*** Block opens ***

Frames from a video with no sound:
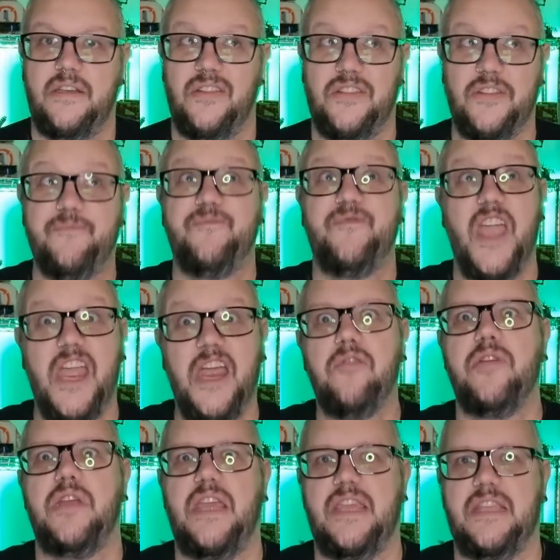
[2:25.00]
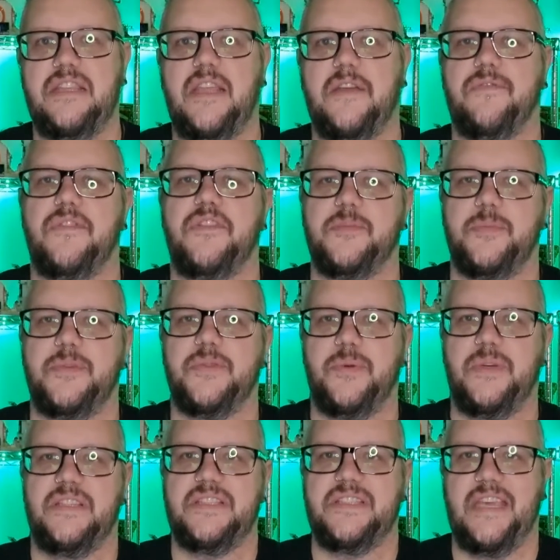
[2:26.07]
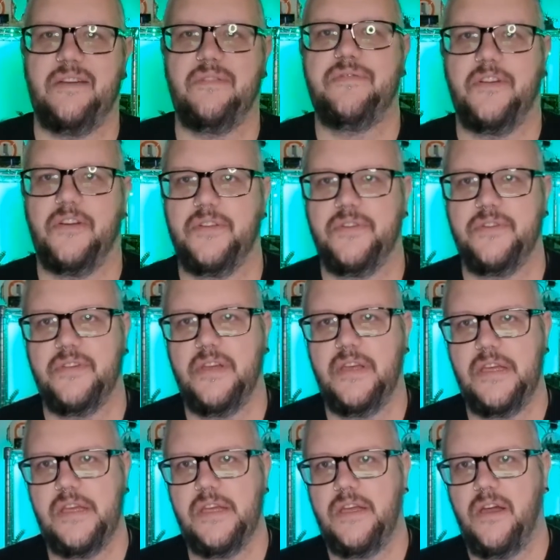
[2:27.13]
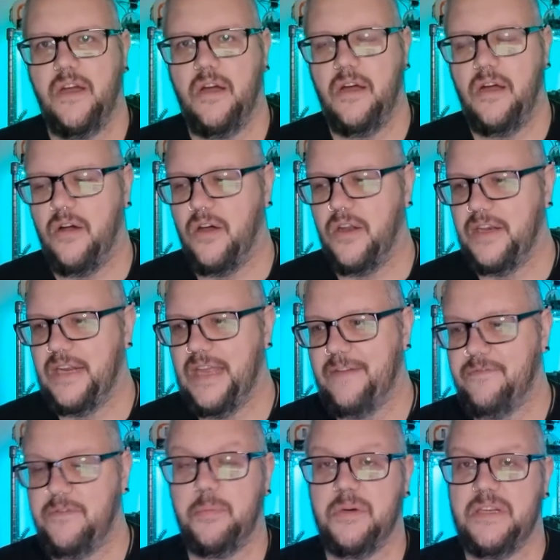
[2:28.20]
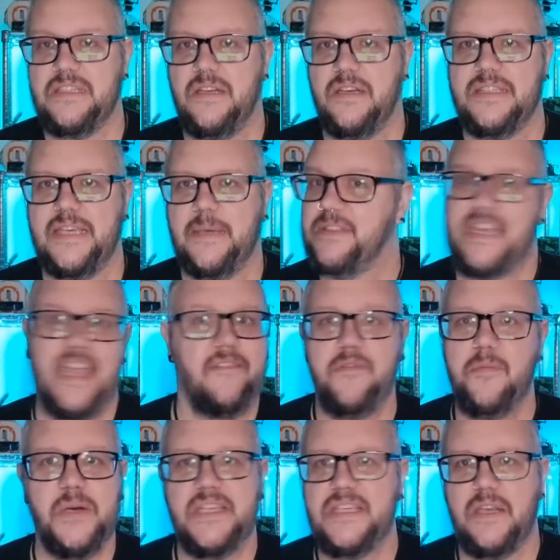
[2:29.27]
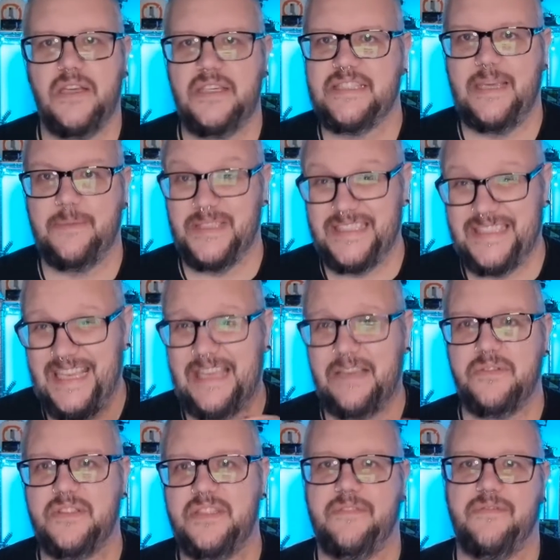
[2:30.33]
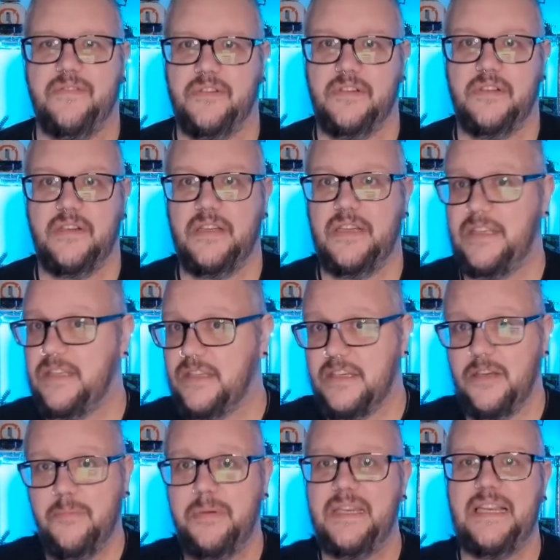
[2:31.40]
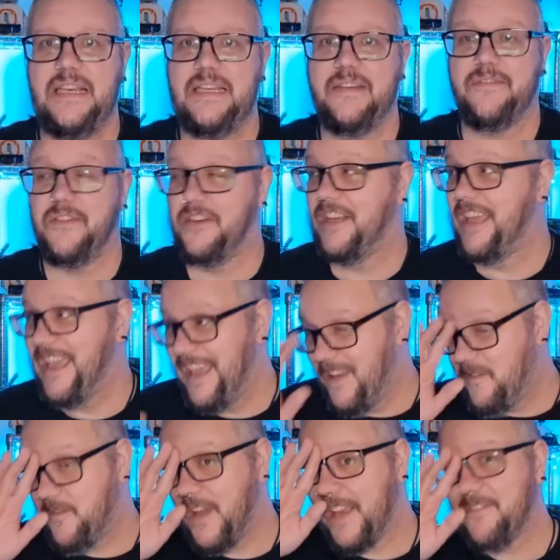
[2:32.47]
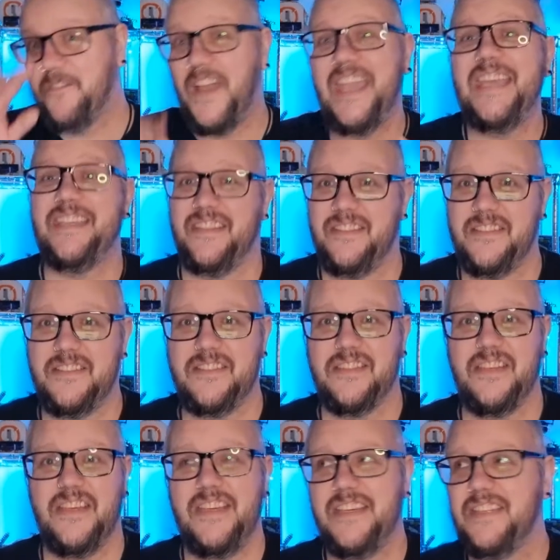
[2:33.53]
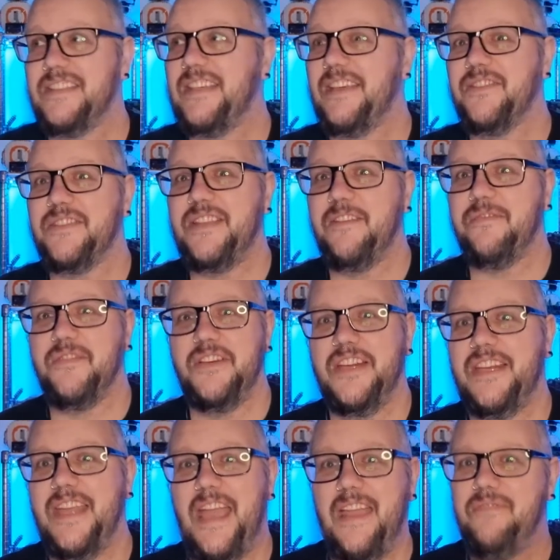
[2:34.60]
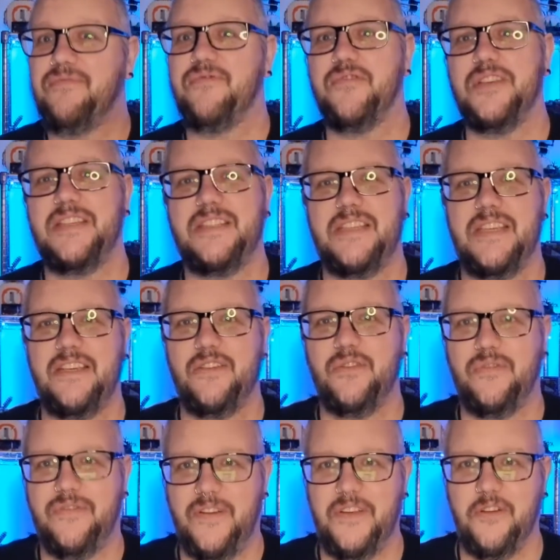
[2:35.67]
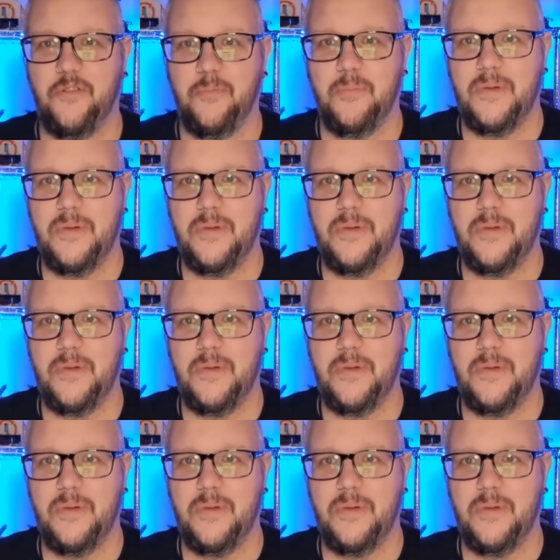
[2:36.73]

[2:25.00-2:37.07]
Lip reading: varying difference between sound fonts on everybody's lightsabers. Everybody's lightsaber sounds different. Completely different. In fact, Vader's sounds different in every single film.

*** Block closes ***

• [ASSIGNMENT] An exact repetition of all the records above is required, excluding the pictures.

• [EXERCISE SOLUTION]
Frames from a video with no sound:
[2:25.00]
[2:26.07]
[2:27.13]
[2:28.20]
[2:29.27]
[2:30.33]
[2:31.40]
[2:32.47]
[2:33.53]
[2:34.60]
[2:35.67]
[2:36.73]

[2:25.00-2:37.07]
Lip reading: varying difference between sound fonts on everybody's lightsabers. Everybody's lightsaber sounds different. Completely different. In fact, Vader's sounds different in every single film.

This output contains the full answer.